_Information given_
↓

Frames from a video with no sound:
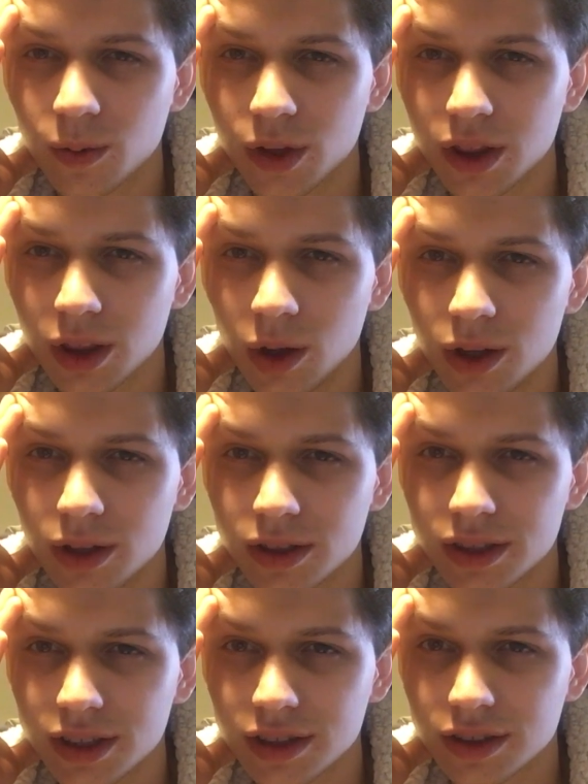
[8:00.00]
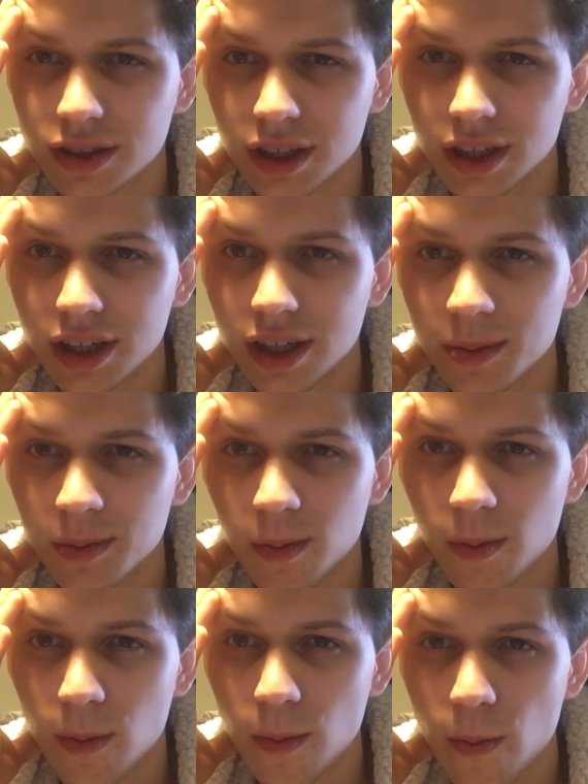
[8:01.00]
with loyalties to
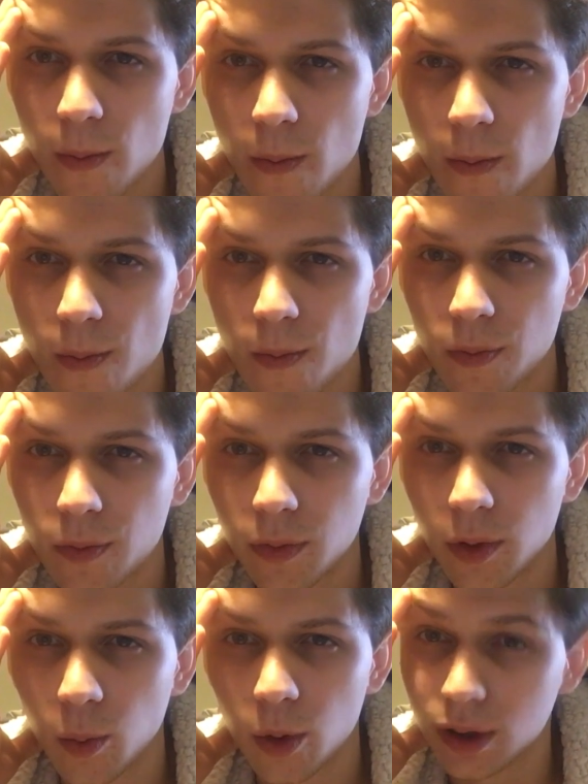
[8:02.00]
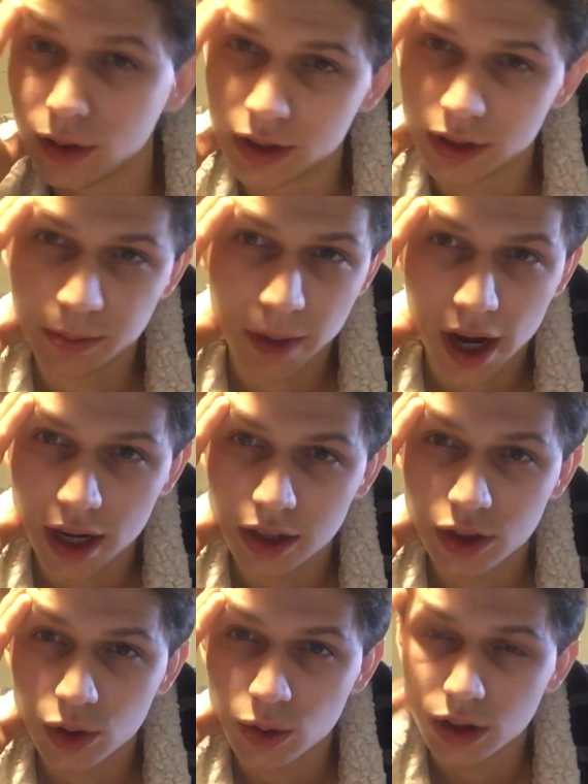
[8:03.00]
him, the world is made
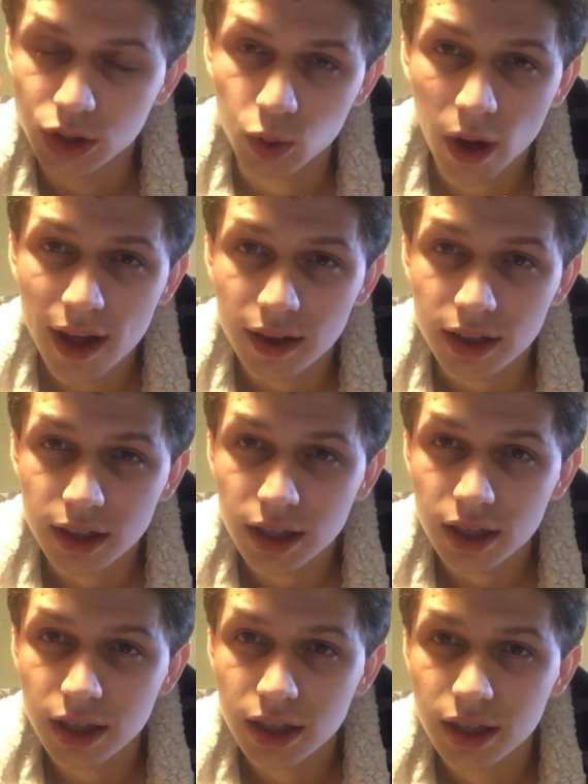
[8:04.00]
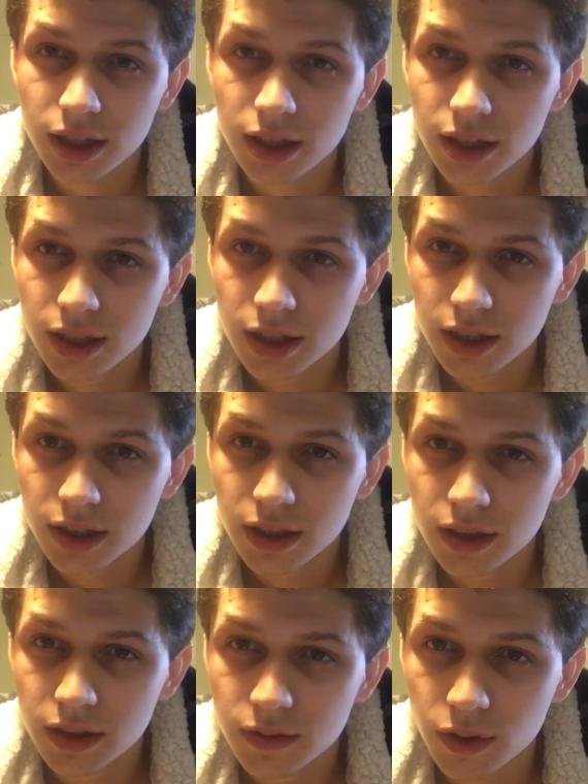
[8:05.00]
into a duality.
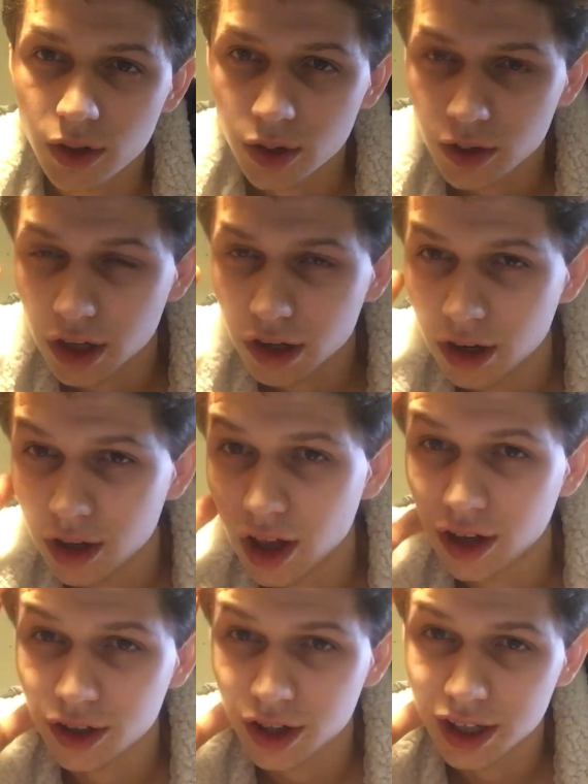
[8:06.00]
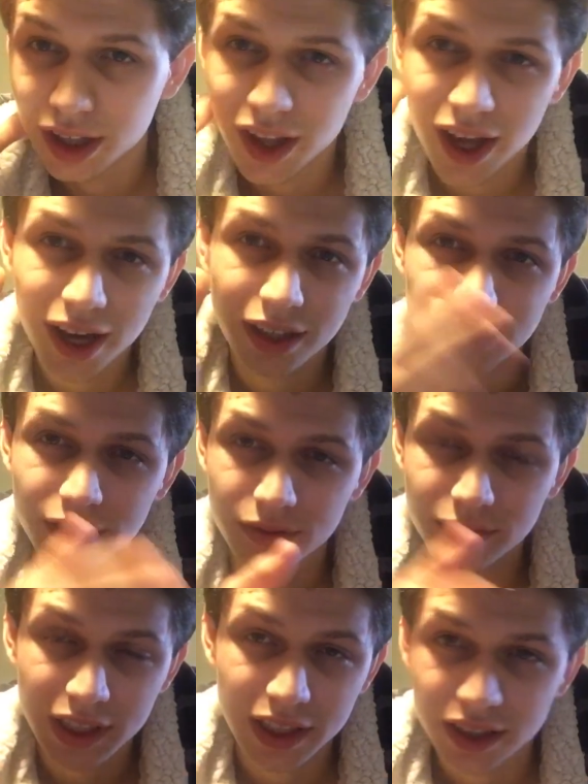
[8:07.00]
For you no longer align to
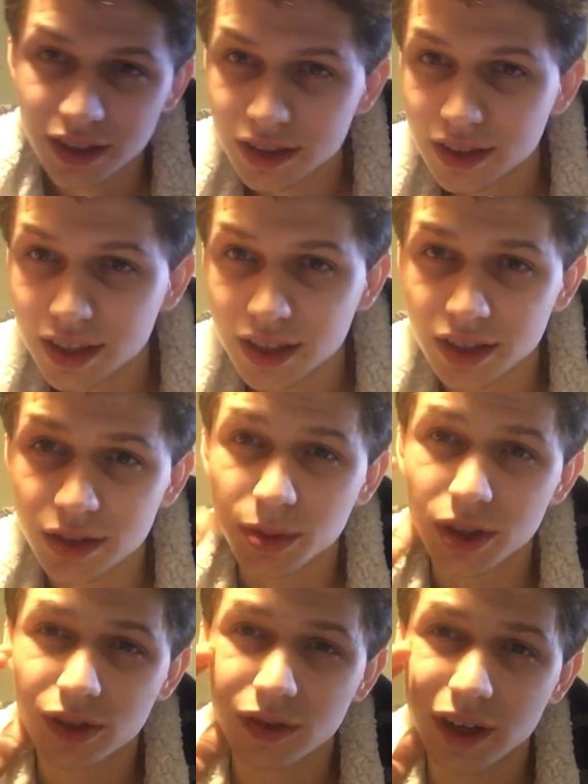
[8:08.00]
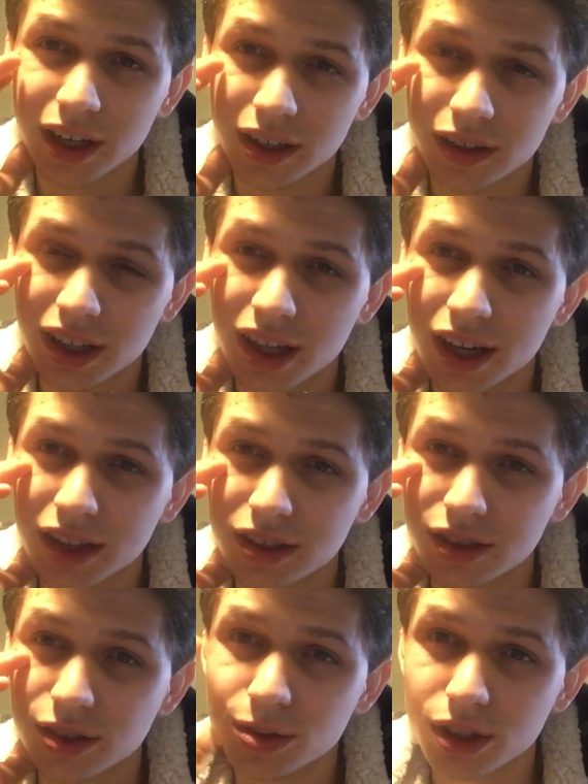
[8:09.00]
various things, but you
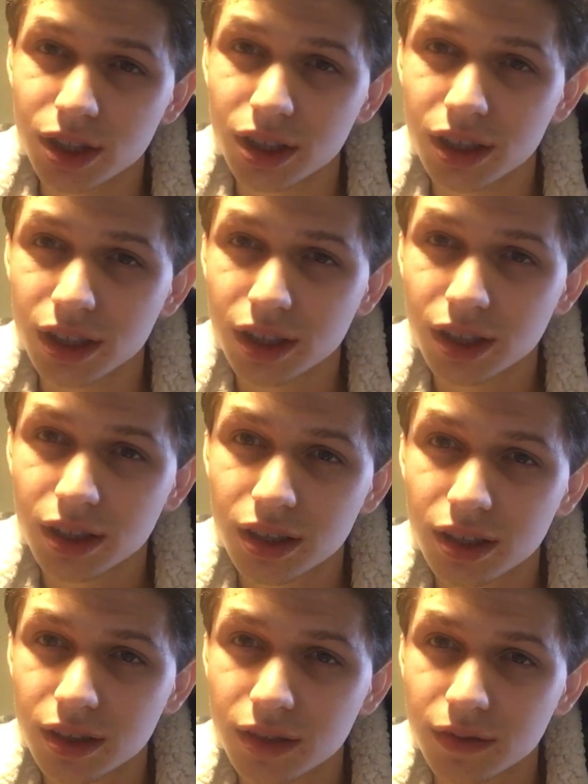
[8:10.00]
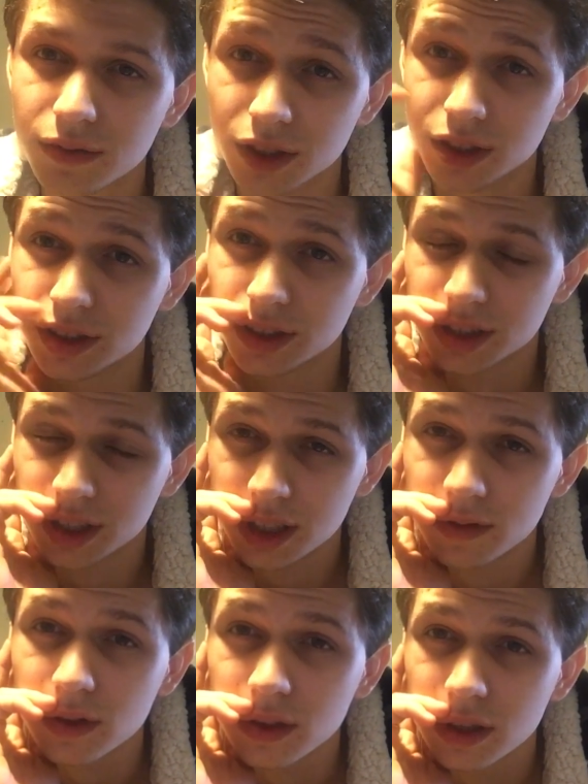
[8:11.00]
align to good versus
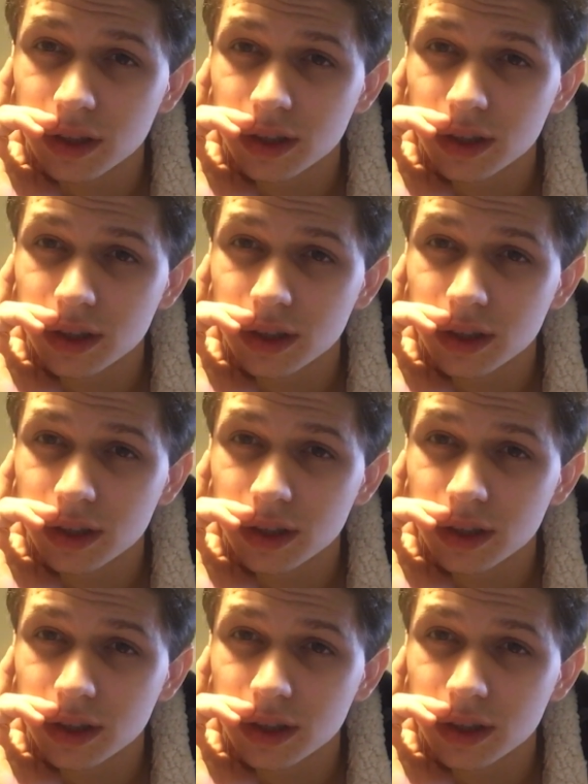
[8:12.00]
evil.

↑

_Problem to work on_
Without the pictures, reproduce every record exactly as it appears above.

_Result of this exercise_
Frames from a video with no sound:
[8:00.00]
[8:01.00]
with loyalties to
[8:02.00]
[8:03.00]
him, the world is made
[8:04.00]
[8:05.00]
into a duality.
[8:06.00]
[8:07.00]
For you no longer align to
[8:08.00]
[8:09.00]
various things, but you
[8:10.00]
[8:11.00]
align to good versus
[8:12.00]
evil.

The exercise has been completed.